What is the nature of ‘entanglement here’? Well, the Al-Tanf base is another occupied US enclave - known as the “55-km” area near the Syrian-Iraqi-Jordanian border triangle in south-eastern Syria. And the entanglement here runs deep: There are the American forces supposedly orientated to fighting ISIS, yet radical Islamist forces are embedded in much of this US ‘safe zone’. In June, the headquarters of the Maghawir al-Thawra was bombed inside the 55-km area. US statements were opaque, but implied a Russian role. Russia in turn pointed to Maghawir al-Thawra fighters planting a roadside bomb that resulted in Russian military casualties.
Syria, it seems, finally feels in a position to ‘clean the Augean Syrian stables’ from its extremist insurgents. They want them cleaned out from Al-Tanf and from Idlib -- and are acting on this with Russian and Iranian support.

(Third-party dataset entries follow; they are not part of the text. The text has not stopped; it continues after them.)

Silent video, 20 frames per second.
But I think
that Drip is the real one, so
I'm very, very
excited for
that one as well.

The complication here is that Turkey has supported the radical groups in Syria -- particularly in Idlib Province -- and it has its own forces on the north-eastern frontier of Syria, combatting the Kurdish PKK militants.
Yet "Israel" imagines that by hitting Iranian ‘assets’ in Syria, it can deter Hezbollah in the Sheba’a Farms area of occupied Lebanon. "Israel’s" assumption is wrong – and its actions trigger anger amongst this trifecta of big players. It hardens their determination to retaliate. The region is dry tinder. One spark would be sufficient.

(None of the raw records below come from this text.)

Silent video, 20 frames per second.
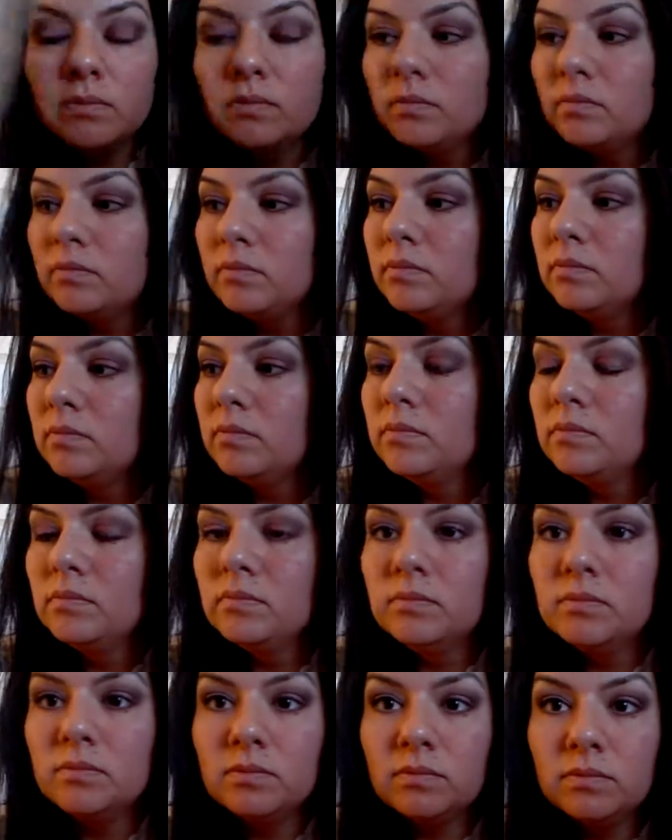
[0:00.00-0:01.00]

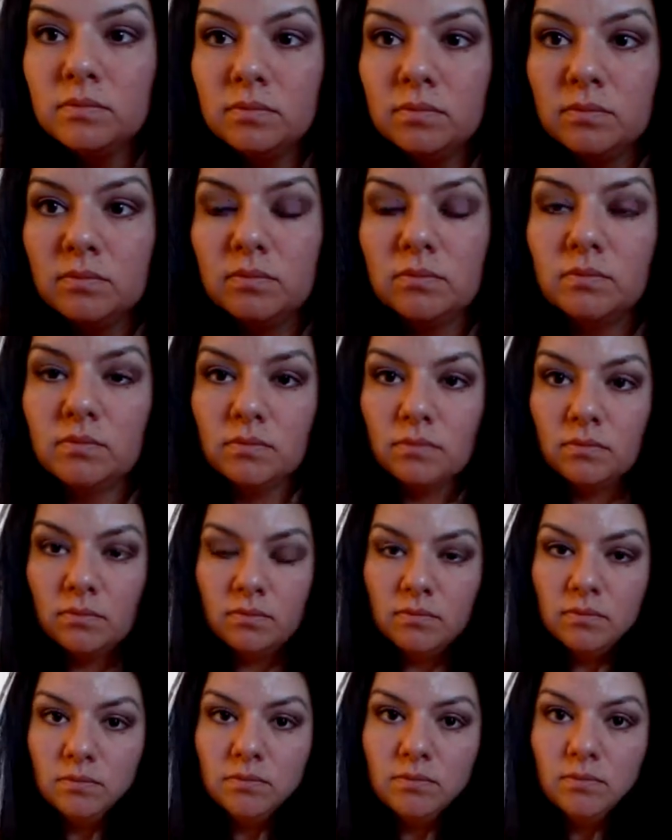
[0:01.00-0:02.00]

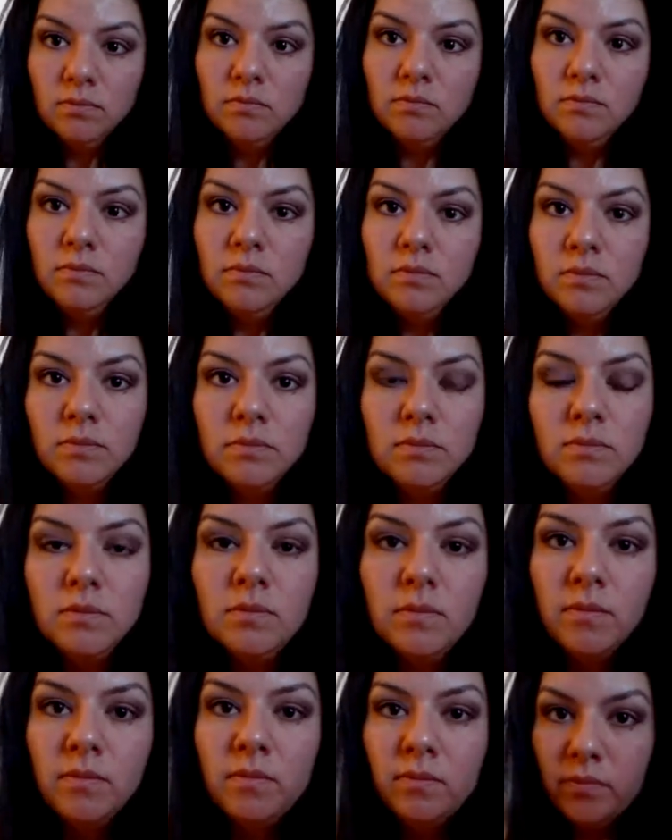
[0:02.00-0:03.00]

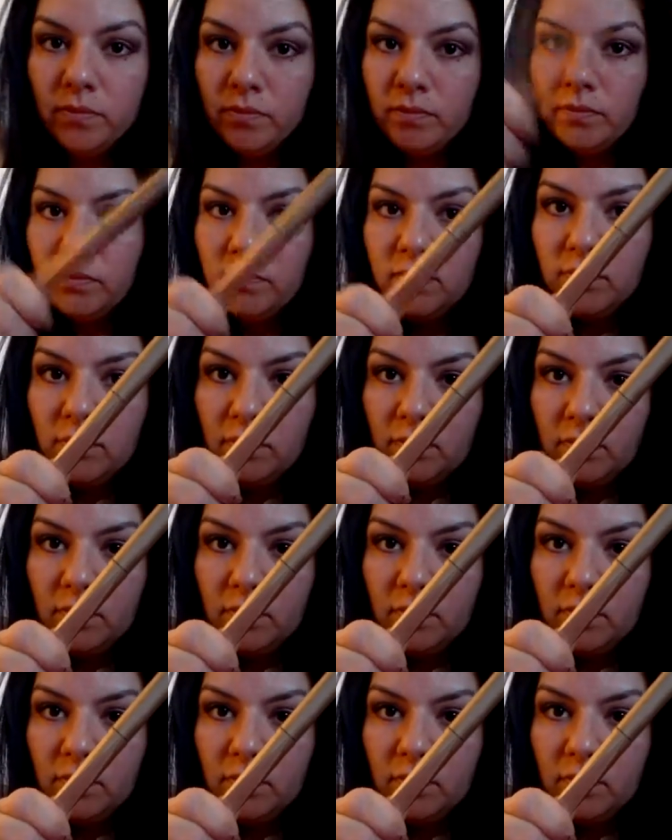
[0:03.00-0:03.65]
Nobody speaks.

Both Syria and Iraq are on the cusp of metamorphosis in the wake of the tectonic shift sweeping the Region, as well as the fusion of BRICS, SCO, and Eurasian Economic Community into a single massive bloc -- heralded for later this August.
Change is ineluctable. If "Israel" intervenes -- imagining it to be helping America -- it is likely to prove to be a strategic mistake: theirs could be precisely the spark to set this entangled transition on fire. Any conflict will not spare "Israel".